**Record set:**
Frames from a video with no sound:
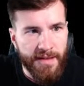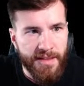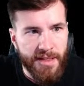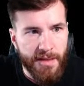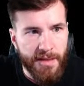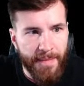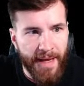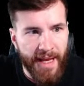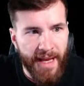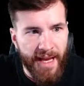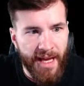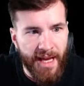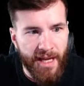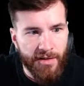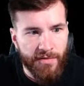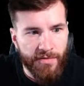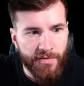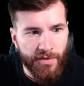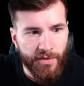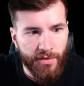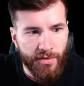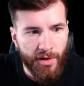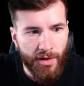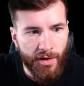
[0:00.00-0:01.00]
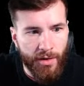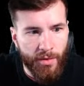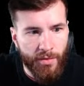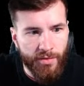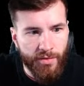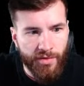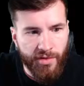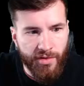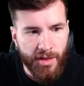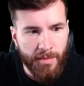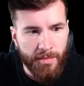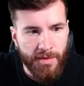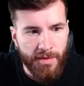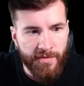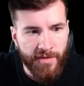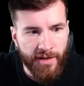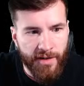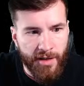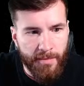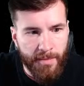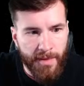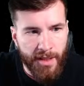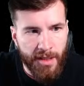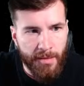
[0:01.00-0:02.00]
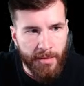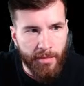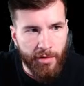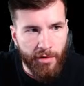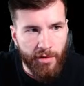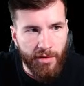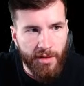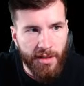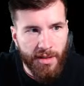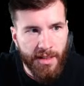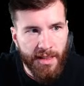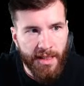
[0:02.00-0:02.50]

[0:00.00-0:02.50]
demand for loans is going to be very minimal.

**Your assignment:** One exact copy of the data is required, and it should hold no pictures.

**Answer box:**
Frames from a video with no sound:
[0:00.00-0:01.00]
[0:01.00-0:02.00]
[0:02.00-0:02.50]

[0:00.00-0:02.50]
demand for loans is going to be very minimal.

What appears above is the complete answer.